Instructions for the task: Omit all pictures, then repeat the listing exactly.

Supplied data:
>>

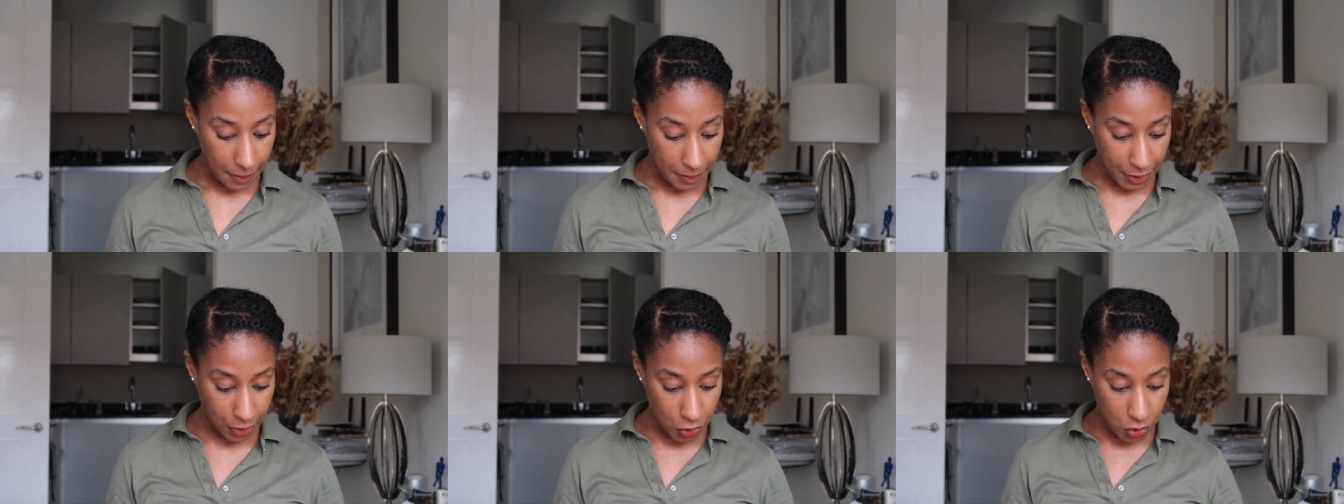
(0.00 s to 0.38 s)

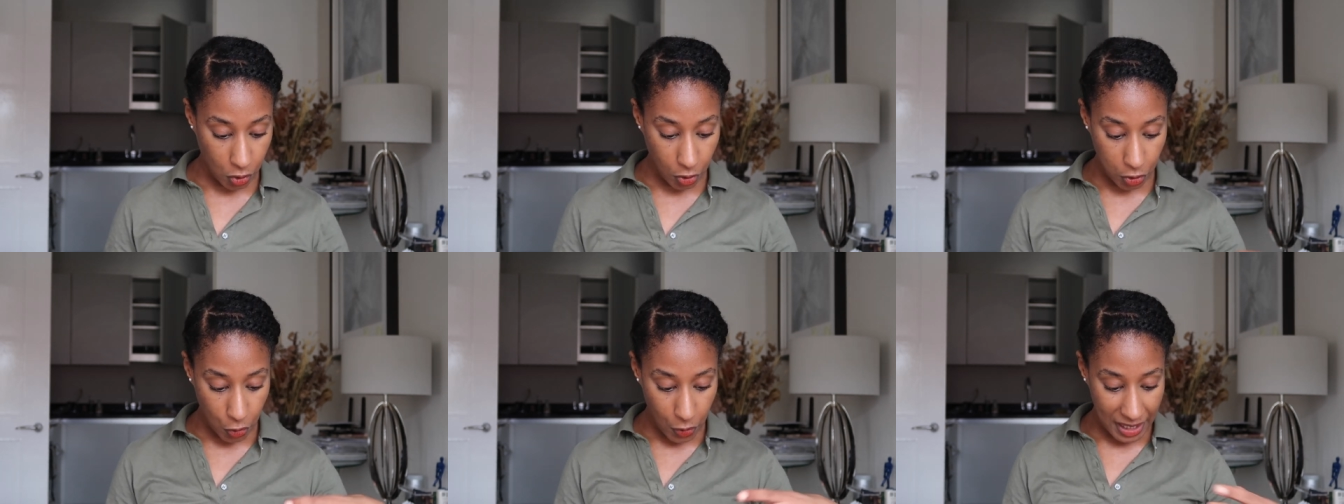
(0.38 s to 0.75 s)
Because
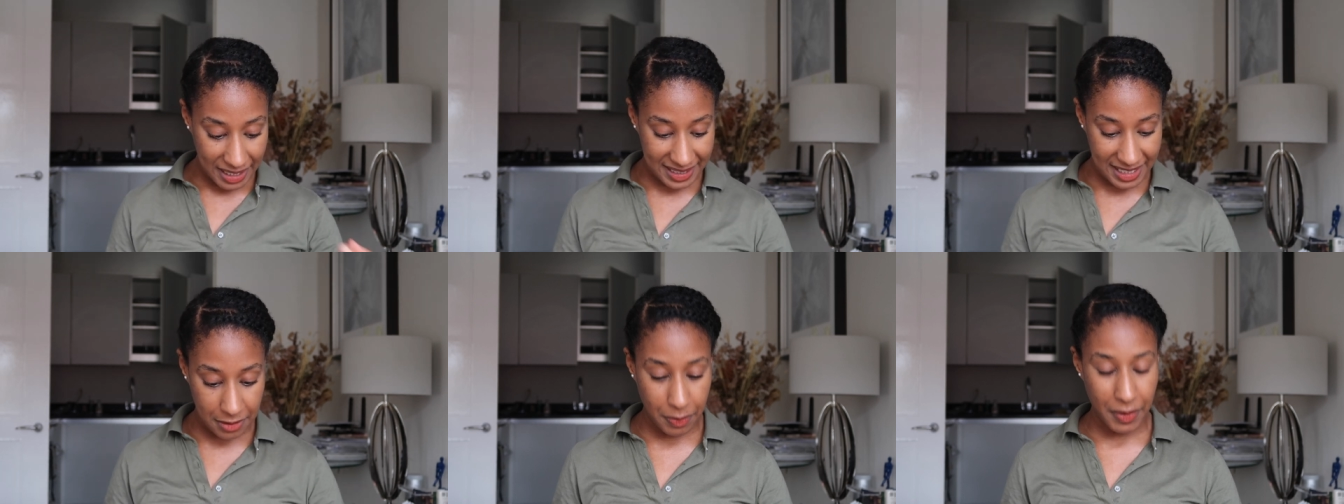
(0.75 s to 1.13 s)
although
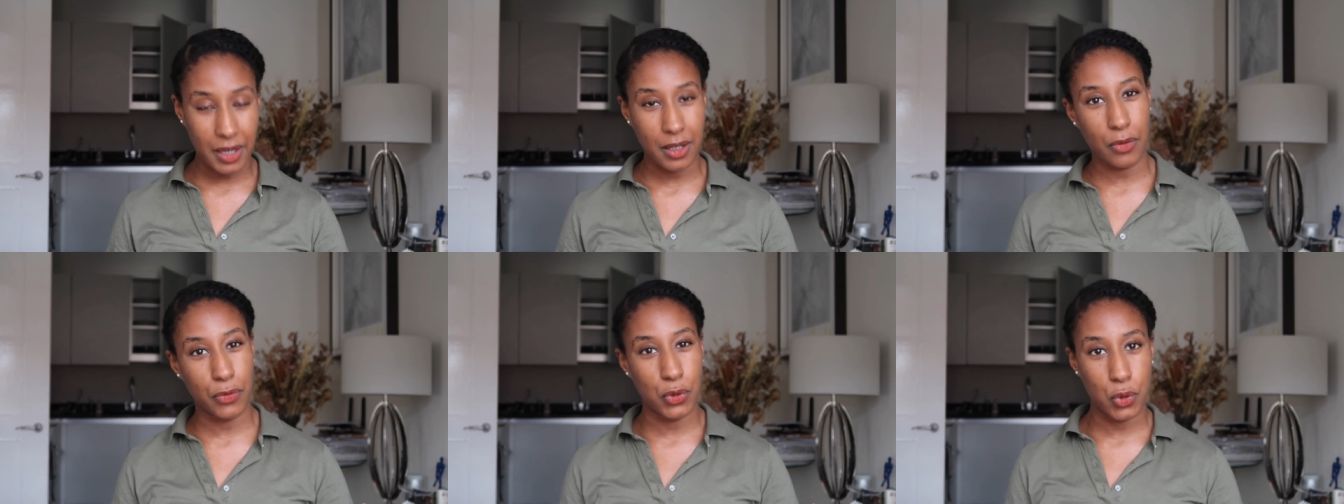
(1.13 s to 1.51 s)
I did
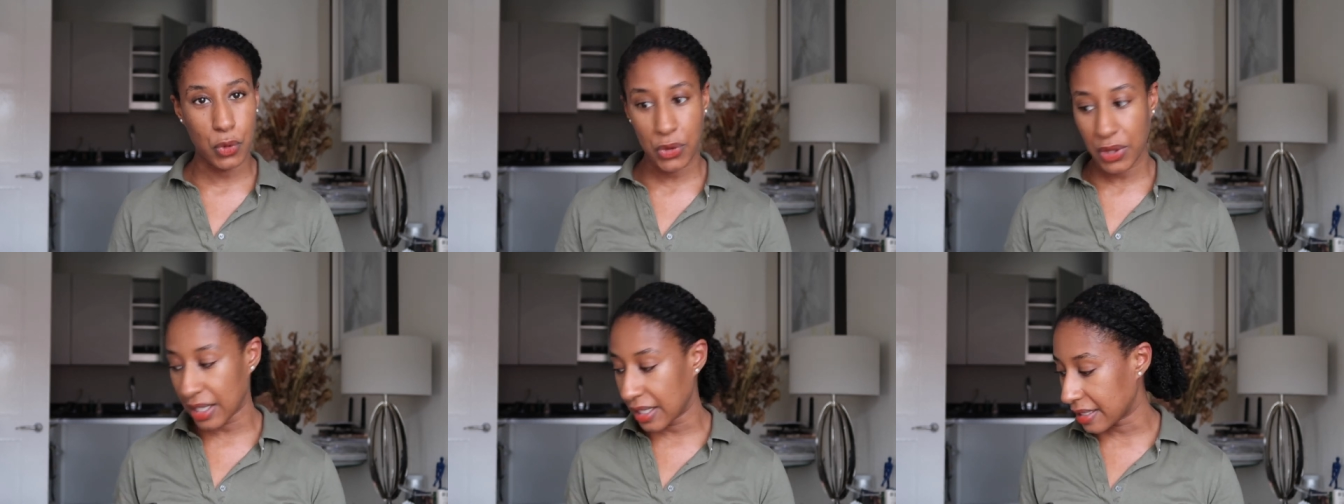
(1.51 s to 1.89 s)
buy a few
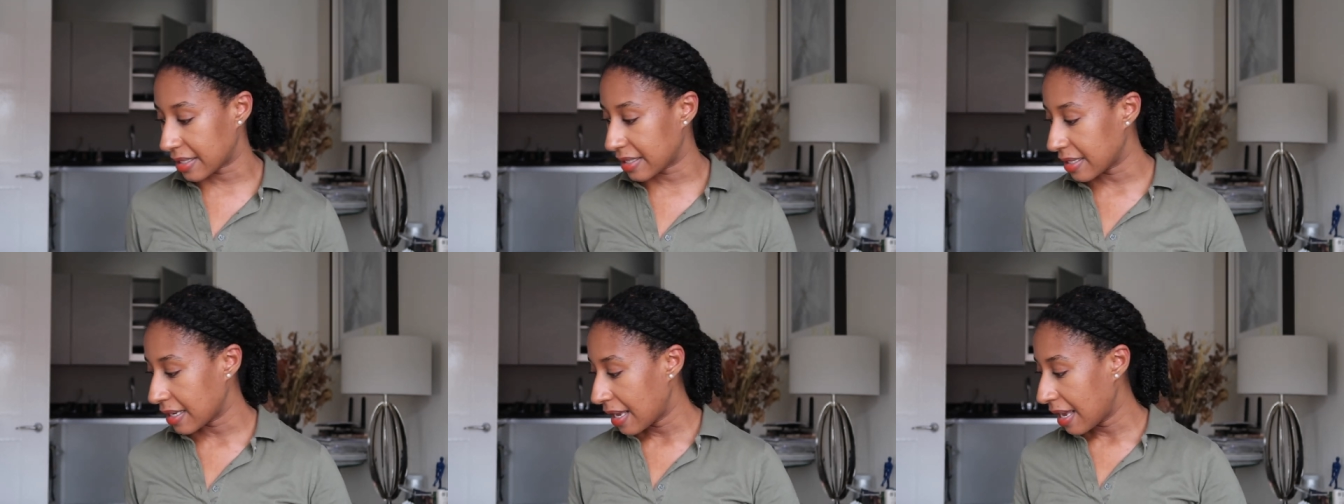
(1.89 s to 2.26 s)

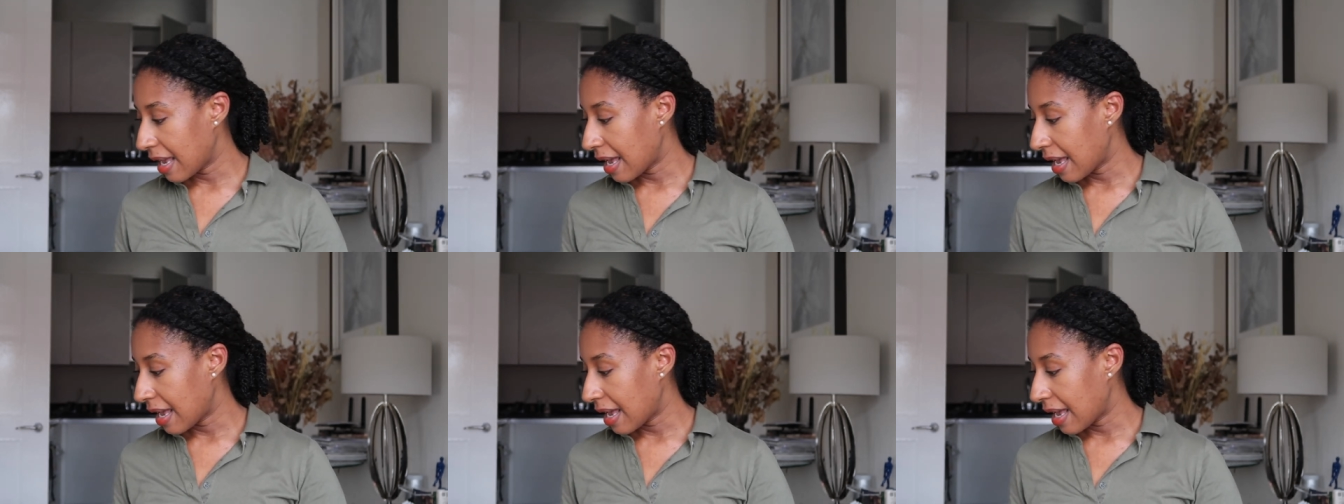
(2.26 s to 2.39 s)
things,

<<

Solution to the problem:
(0.00 s to 0.38 s)

(0.38 s to 0.75 s)
Because
(0.75 s to 1.13 s)
although
(1.13 s to 1.51 s)
I did
(1.51 s to 1.89 s)
buy a few
(1.89 s to 2.26 s)

(2.26 s to 2.39 s)
things,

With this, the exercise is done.